My coop goes 9 feet up and have areas where the chickens can't get to, and I seen them all to be nice to each other, I have had other pigeons have babies 2 feet from the ground and they grew up, also problem is I'm from Nebraska and its like 15 right now so that proudly the problem, I wish they wouldn't lay eggs in winter but they do I got currently one 3 week old pigeon and 2 about a week old and another with eggs.

Anyway about the dove/pigeon I'm going try to see if they would breed but probably do one set of them, Where I keep my doves are 3 in the house and 3 in that garage with a heat lamp.


----------



## NZ Pigeon (Nov 12, 2011)

Hey, Yea it will work, I would love to see the hybrids when you get some, Like spirit wings has said they will be sterile, but you know that by the looks of things.

I see the point, It sounds like fun. I tried crossing a pigeon with a bronzewing dove, As I only had a hen dove and male pigeon it did not work so I gave up but I have heard of lots of people putting the hen pigeon to the cock dove and it works well as Spirit wings has said already.


----------



## andrew2004gto (Mar 9, 2011)

Yea I'm just curious what they hybrids will look like , It might take a couple months, plus them growing up could take a while but if I'm successful I'll put up pics.


----------



## spirit wings (Mar 29, 2008)

andrew2004gto said:


> My coop goes 9 feet up and have areas where the chickens can't get to, and I seen them all to be nice to each other, I have had other pigeons have babies 2 feet from the ground and they grew up, also problem is I'm from Nebraska and its like 15 right now so that proudly the problem, I wish they wouldn't lay eggs in winter but they do I got currently one 3 week old pigeon and 2 about a week old and another with eggs.
> 
> Anyway about the dove/pigeon I'm going try to see if they would breed but probably do one set of them, Where I keep my doves are 3 in the house and 3 in that garage with a heat lamp.

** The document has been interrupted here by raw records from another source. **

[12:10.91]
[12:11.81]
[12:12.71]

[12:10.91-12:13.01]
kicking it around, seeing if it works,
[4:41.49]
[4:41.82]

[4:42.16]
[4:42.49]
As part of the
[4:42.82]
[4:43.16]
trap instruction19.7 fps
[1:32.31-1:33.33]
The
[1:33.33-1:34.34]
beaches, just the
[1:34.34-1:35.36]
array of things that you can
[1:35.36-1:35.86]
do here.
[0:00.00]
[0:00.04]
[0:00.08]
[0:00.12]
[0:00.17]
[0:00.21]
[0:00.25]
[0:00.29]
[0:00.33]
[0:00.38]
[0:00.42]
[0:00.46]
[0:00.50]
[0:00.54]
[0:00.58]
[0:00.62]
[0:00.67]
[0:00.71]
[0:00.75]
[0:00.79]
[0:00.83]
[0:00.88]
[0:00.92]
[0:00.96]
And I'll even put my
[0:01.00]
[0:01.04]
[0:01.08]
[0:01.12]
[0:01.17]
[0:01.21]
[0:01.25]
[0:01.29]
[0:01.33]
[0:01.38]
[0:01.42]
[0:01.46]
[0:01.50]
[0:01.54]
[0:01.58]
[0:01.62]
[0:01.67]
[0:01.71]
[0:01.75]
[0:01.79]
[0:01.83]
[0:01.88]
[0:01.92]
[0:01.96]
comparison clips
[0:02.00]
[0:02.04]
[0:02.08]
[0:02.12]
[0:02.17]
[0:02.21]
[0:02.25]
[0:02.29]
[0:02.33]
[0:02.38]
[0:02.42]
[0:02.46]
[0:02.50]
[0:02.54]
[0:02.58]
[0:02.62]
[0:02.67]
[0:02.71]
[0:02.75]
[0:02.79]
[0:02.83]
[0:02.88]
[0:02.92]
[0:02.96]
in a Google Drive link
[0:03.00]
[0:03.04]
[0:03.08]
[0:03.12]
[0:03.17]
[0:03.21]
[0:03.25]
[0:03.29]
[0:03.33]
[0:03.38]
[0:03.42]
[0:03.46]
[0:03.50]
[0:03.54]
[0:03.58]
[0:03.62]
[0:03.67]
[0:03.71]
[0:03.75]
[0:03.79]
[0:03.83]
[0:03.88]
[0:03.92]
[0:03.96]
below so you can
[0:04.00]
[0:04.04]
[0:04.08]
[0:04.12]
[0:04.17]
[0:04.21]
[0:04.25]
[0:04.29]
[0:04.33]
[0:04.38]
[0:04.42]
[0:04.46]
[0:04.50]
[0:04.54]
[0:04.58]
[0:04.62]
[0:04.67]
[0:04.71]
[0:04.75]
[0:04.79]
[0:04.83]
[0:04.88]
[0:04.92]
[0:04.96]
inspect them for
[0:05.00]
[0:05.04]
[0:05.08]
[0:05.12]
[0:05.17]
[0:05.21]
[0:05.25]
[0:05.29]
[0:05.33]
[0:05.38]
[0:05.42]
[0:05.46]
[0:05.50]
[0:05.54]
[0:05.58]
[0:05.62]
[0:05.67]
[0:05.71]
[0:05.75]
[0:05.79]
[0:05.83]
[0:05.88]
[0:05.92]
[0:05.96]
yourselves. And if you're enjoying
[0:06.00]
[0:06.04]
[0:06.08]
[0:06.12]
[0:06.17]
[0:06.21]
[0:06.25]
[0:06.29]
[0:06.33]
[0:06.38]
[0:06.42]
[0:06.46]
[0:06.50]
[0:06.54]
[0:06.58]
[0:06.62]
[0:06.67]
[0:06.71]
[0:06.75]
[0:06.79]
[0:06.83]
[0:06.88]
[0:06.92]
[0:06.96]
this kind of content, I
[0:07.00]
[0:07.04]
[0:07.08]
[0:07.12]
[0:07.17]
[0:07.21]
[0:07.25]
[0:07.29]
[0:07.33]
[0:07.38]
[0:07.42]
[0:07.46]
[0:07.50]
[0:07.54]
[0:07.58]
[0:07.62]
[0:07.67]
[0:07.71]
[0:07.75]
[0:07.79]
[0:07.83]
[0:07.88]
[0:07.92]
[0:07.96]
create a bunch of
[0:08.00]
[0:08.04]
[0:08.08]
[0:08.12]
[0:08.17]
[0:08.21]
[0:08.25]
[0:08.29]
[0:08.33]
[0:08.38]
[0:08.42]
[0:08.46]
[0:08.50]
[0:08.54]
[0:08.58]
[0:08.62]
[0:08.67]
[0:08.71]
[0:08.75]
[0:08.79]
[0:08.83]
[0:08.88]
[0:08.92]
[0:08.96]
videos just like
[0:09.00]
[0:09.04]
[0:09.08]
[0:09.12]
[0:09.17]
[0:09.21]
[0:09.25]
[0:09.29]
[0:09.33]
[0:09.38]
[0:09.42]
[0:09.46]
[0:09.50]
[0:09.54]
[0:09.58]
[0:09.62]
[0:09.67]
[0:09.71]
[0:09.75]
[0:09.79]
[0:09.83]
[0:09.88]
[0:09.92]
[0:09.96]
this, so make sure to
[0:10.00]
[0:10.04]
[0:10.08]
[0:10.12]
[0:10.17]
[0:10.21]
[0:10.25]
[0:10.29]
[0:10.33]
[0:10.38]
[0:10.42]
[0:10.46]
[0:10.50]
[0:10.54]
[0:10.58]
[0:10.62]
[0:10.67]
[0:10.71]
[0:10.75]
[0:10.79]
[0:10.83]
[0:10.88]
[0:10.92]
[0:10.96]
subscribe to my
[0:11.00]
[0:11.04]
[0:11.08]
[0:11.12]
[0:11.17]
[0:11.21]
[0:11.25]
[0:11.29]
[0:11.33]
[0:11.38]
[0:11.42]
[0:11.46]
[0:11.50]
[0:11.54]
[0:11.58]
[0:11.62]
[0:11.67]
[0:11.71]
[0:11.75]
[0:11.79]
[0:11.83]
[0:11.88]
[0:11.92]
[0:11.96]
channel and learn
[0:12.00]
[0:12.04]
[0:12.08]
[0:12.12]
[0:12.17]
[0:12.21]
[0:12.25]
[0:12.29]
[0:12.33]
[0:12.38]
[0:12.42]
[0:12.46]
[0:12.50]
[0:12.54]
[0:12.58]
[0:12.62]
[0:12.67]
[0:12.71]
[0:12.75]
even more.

You really should use fake eggs.


----------



## andrew2004gto (Mar 9, 2011)

Yea I know I but OK I put the pigeon with an aggressive male, and the dove and the pigeon are like beating the **** out of each other, and basically the pigeon is winning, but the dove will not give up just keeps going after her, and then she starts cooling Idk, take the aggressive one out, cause i'm afraid she would kill him.


----------



## spirit wings (Mar 29, 2008)

andrew2004gto said:


> Yea I know I but OK I put the pigeon with an aggressive male, and the dove and the pigeon are like beating the **** out of each other, and basically the pigeon is winning, but the dove will not give up just keeps going after her, and then she starts cooling Idk, take the aggressive one out, cause i'm afraid she would kill him.


yes take him out.. they have to be introduced slowley.. like each in their own cage next to each other..if you want to let them out together do it in a neutral place with room so they don't have a need to fight.


----------



## andrew2004gto (Mar 9, 2011)

I used a different male not as aggressive, but she just don't seem interested, if he comes by her, she pecks at him, I put a nice nest in there the males going in it and cooing.

I'll give it some time.

But question how would each of them know they can mate when they make different coos? Like how is the male to attract the female when she doesn't understands his mating gestures.


----------



## Libis (Oct 8, 2010)

andrew2004gto said:


> I used a different male not as aggressive, but she just don't seem interested, if he comes by her, she pecks at him, I put a nice nest in there the males going in it and cooing.
> 
> I'll give it some time.
> 
> But question how would each of them know they can mate when they make different coos? Like how is the male to attract the female when she doesn't understands his mating gestures.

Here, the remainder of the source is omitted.